Prompt: The answer is an exact repeat of the entries below, with the pictures omitted.

Saved data entries
-- Opening Marker --

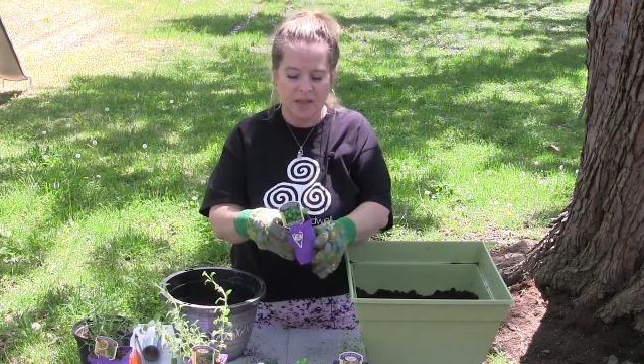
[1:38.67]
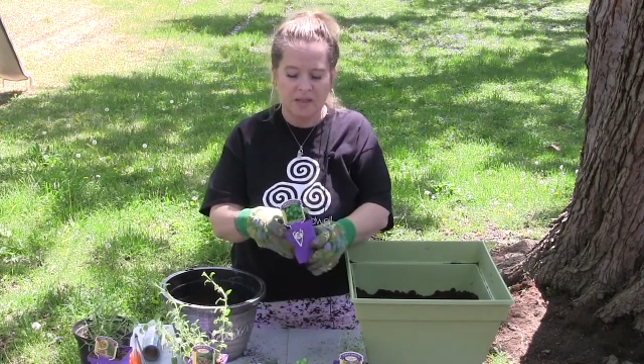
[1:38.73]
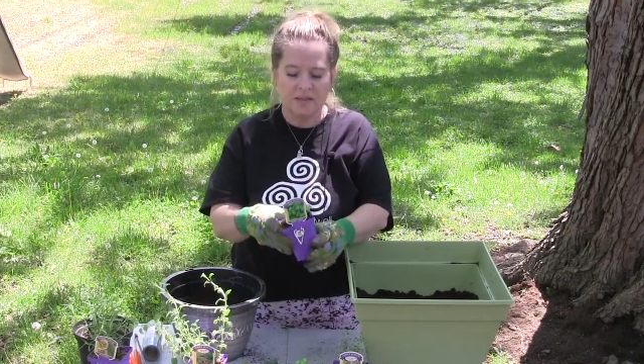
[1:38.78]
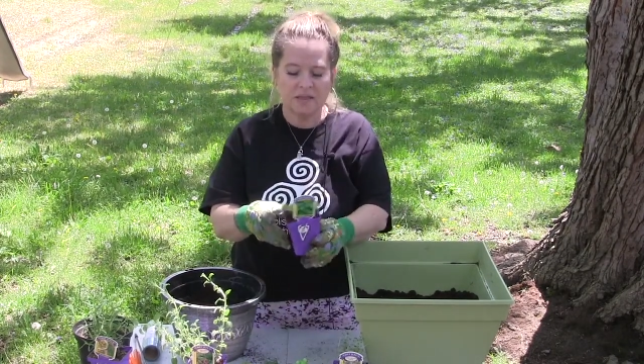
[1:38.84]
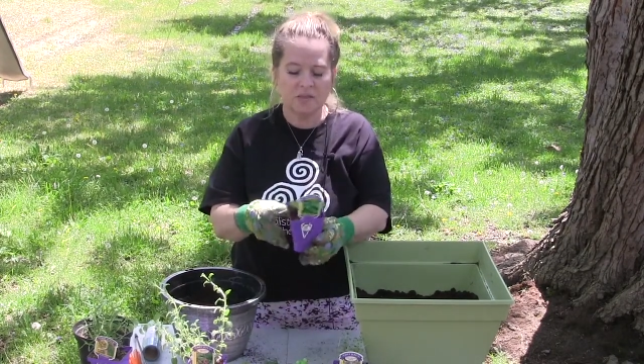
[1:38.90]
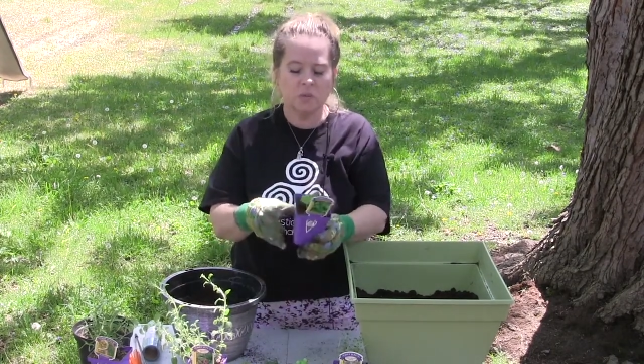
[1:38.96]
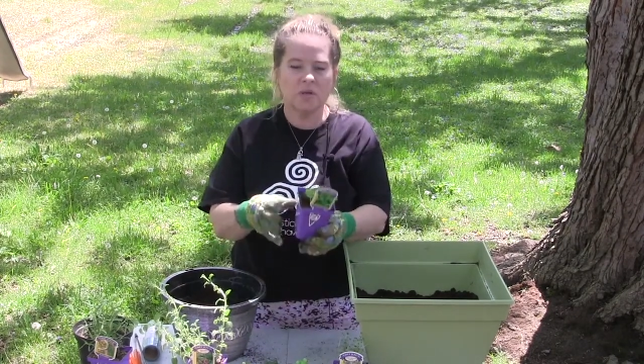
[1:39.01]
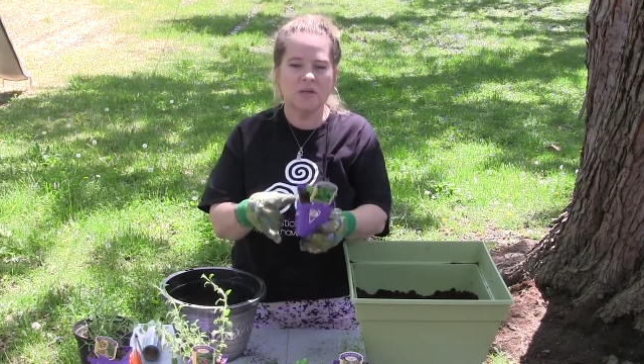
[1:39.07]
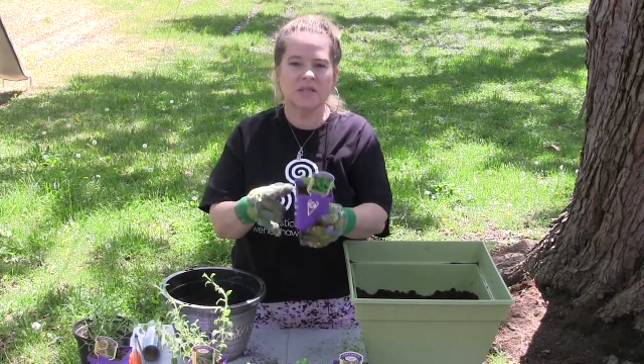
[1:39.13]

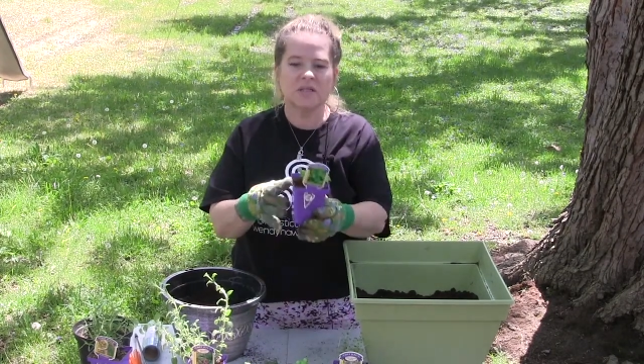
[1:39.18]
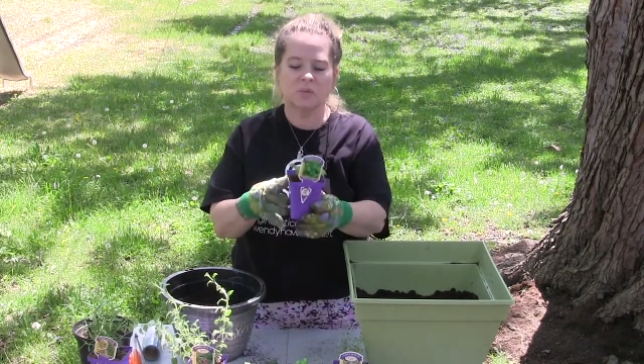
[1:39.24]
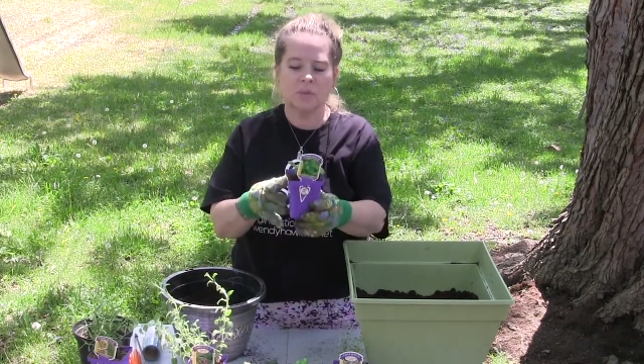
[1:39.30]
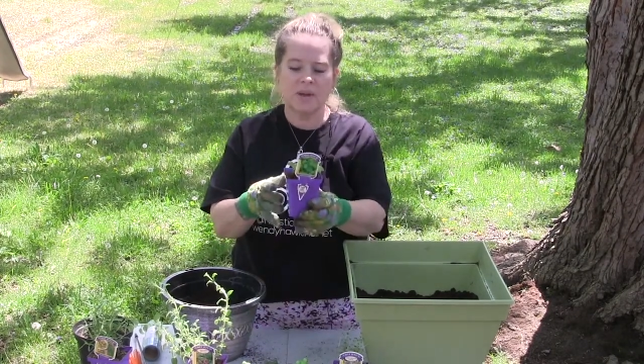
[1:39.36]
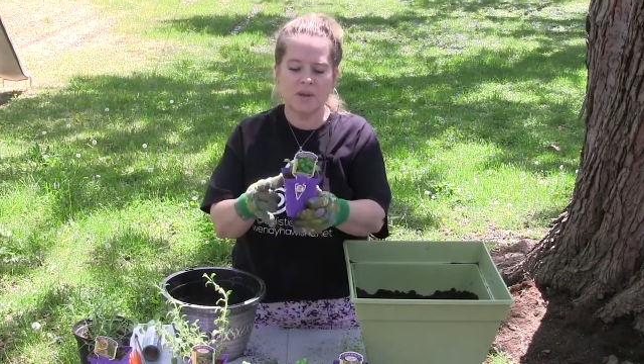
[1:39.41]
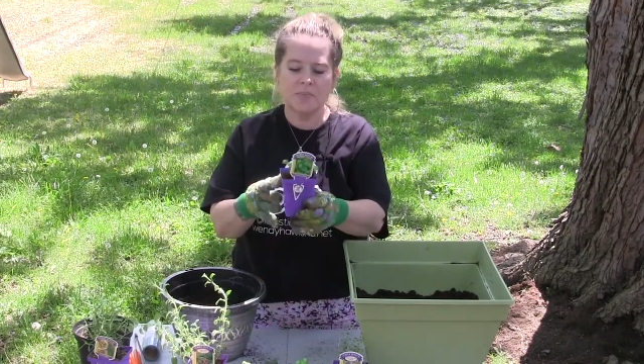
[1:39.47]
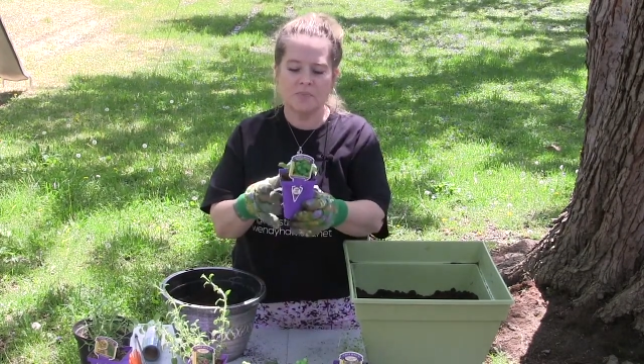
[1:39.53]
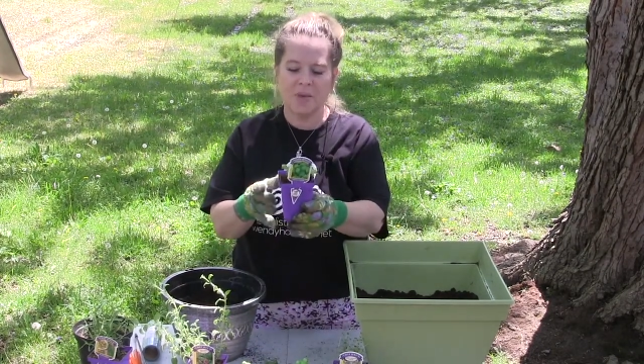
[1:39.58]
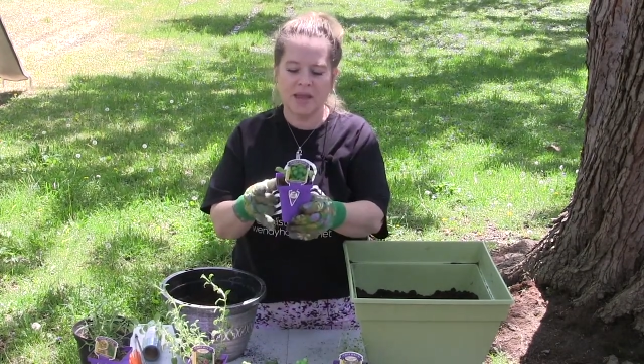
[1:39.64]
This one is
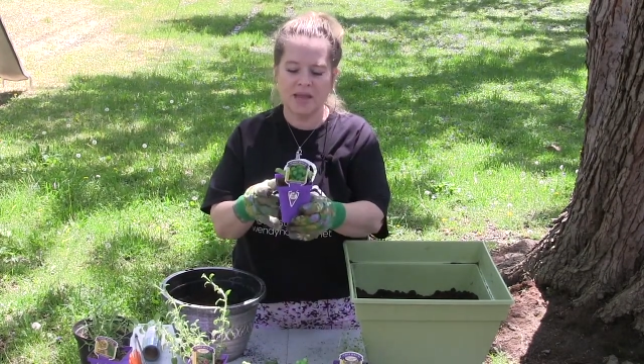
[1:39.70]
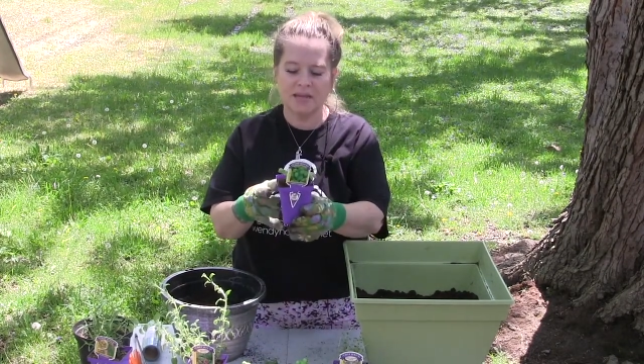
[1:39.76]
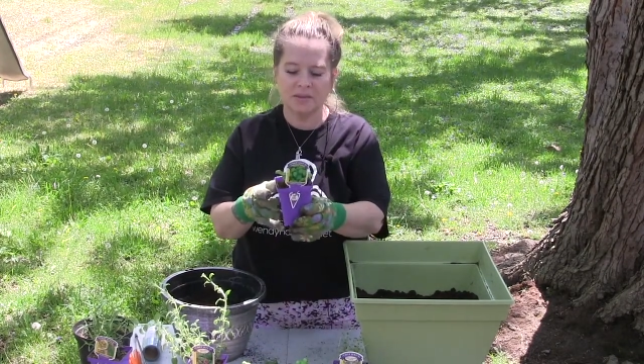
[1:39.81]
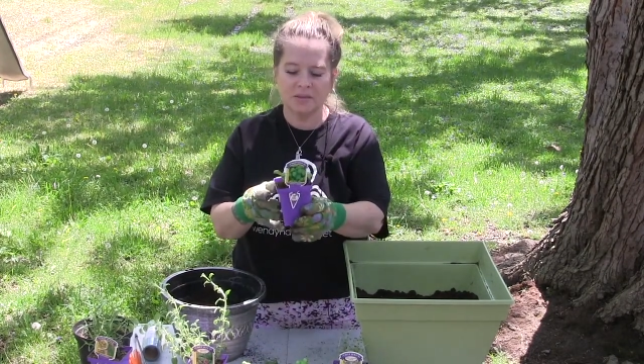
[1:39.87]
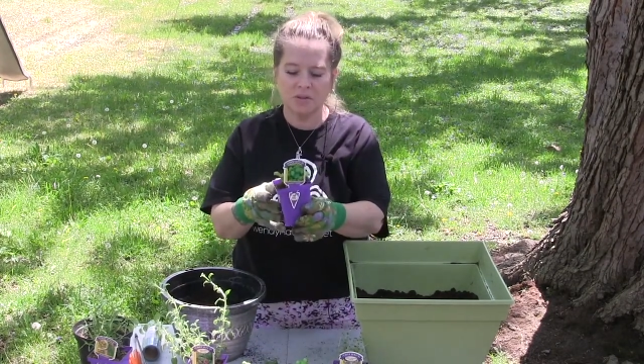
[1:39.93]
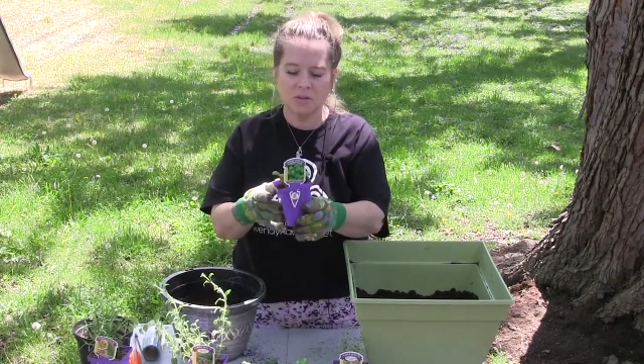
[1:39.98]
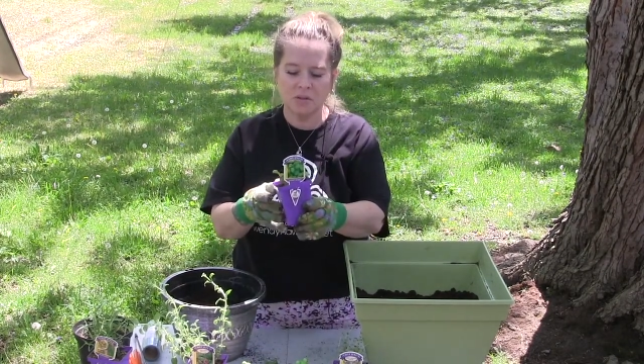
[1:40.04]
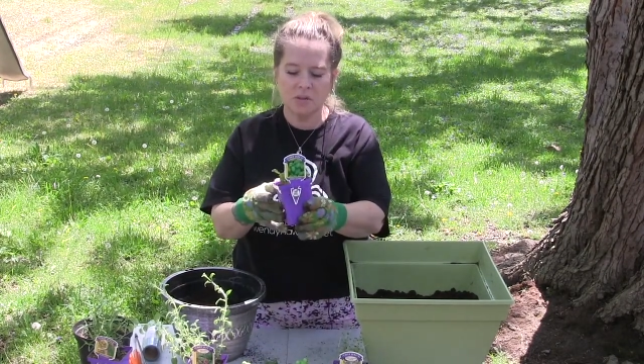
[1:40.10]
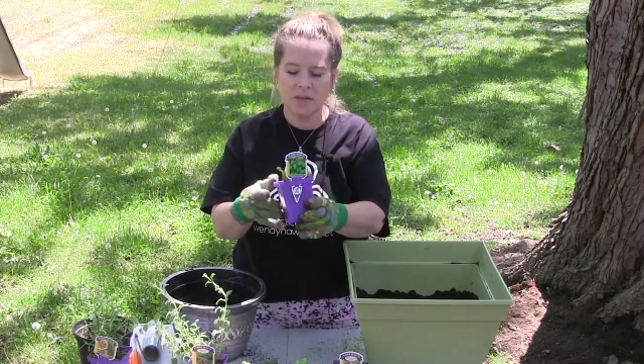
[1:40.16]
sweet
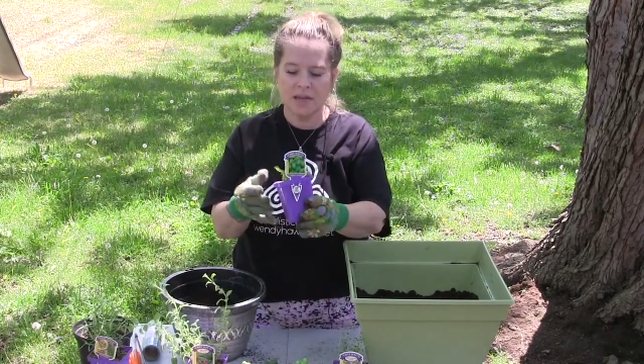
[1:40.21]
basil,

-- Closing Marker --

Answer box:
[1:38.67]
[1:38.73]
[1:38.78]
[1:38.84]
[1:38.90]
[1:38.96]
[1:39.01]
[1:39.07]
[1:39.13]

[1:39.18]
[1:39.24]
[1:39.30]
[1:39.36]
[1:39.41]
[1:39.47]
[1:39.53]
[1:39.58]
[1:39.64]
This one is
[1:39.70]
[1:39.76]
[1:39.81]
[1:39.87]
[1:39.93]
[1:39.98]
[1:40.04]
[1:40.10]
[1:40.16]
sweet
[1:40.21]
basil,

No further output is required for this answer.